From the line that contains "[00:00:02.08 to 00:00:02.17]" to the last line of the entries, set down each line exactly as written, both ends included, with nothing else.

....

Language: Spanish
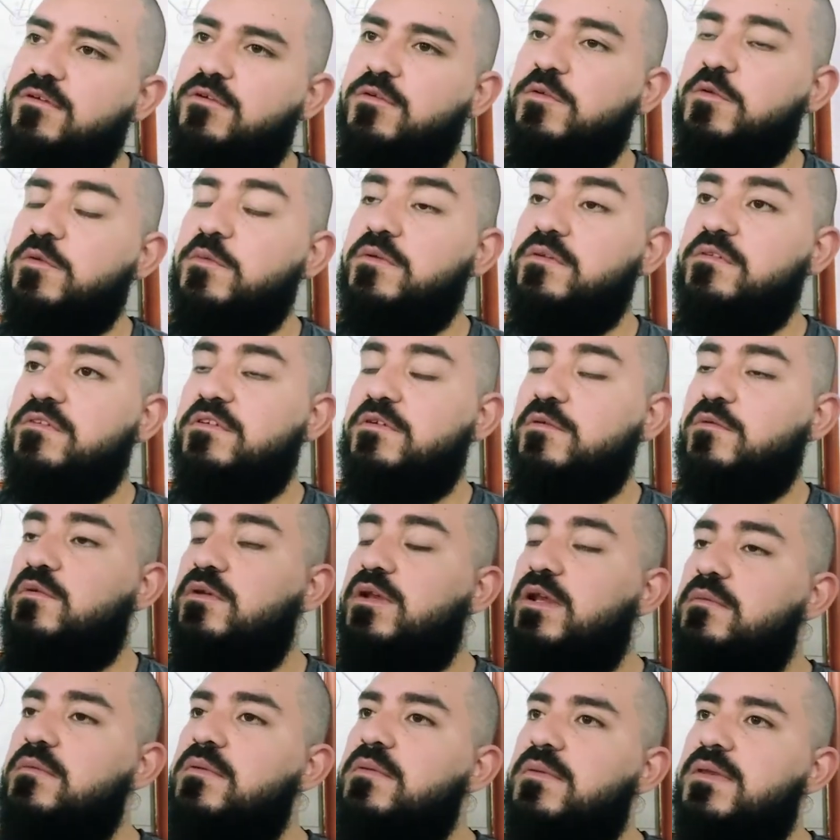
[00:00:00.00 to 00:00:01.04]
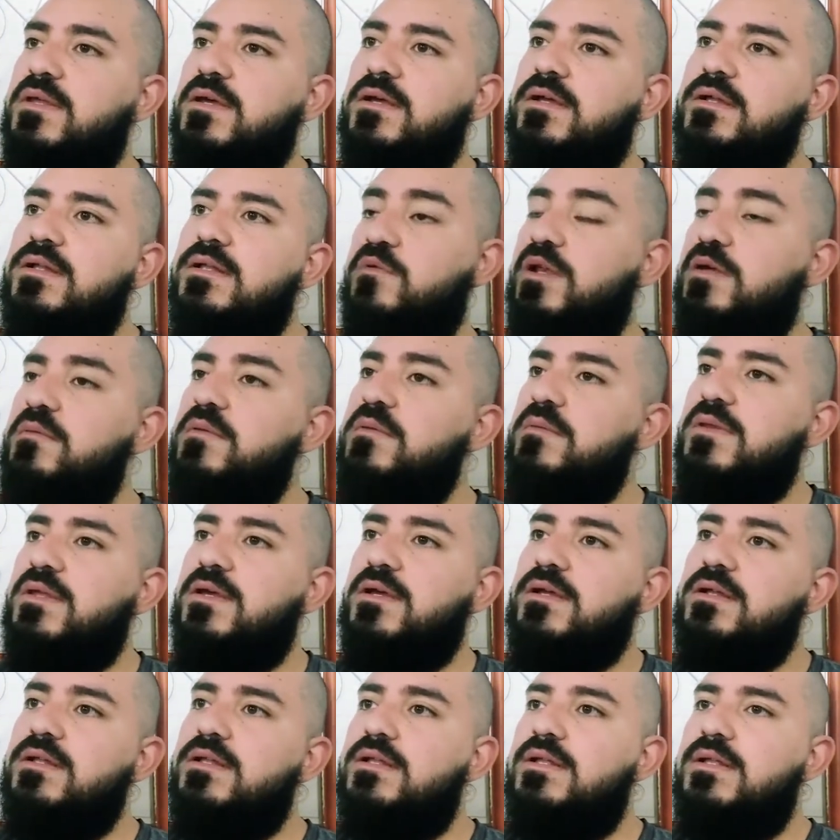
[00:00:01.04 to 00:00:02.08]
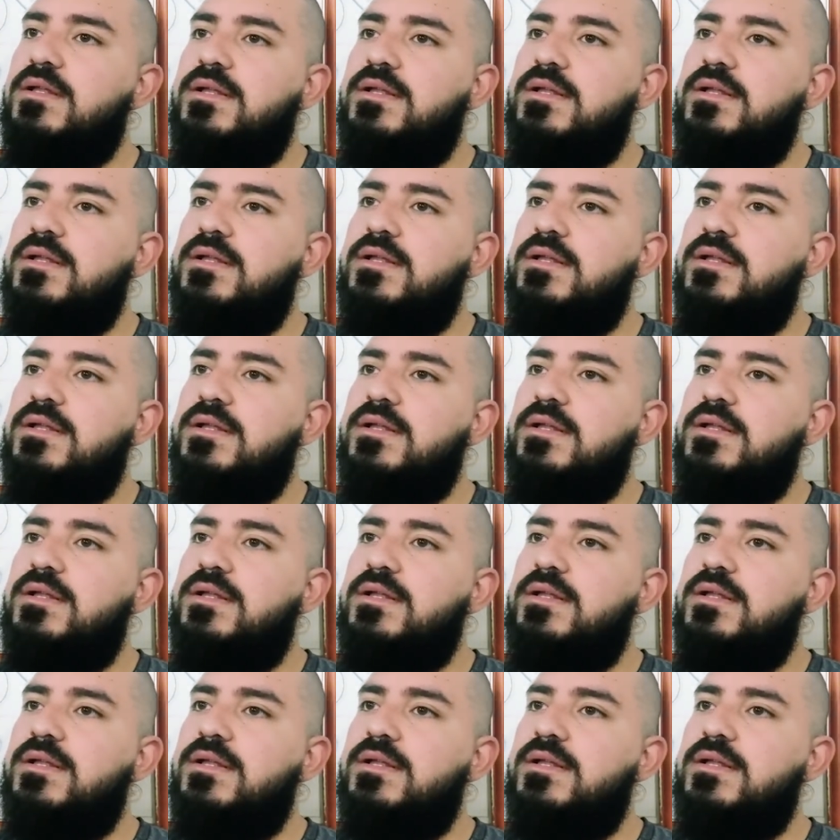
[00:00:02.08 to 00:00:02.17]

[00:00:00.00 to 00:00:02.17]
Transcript: otro versículo en la Biblia, en la Biblia,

....

== Task result ==
[00:00:02.08 to 00:00:02.17]

[00:00:00.00 to 00:00:02.17]
Transcript: otro versículo en la Biblia, en la Biblia,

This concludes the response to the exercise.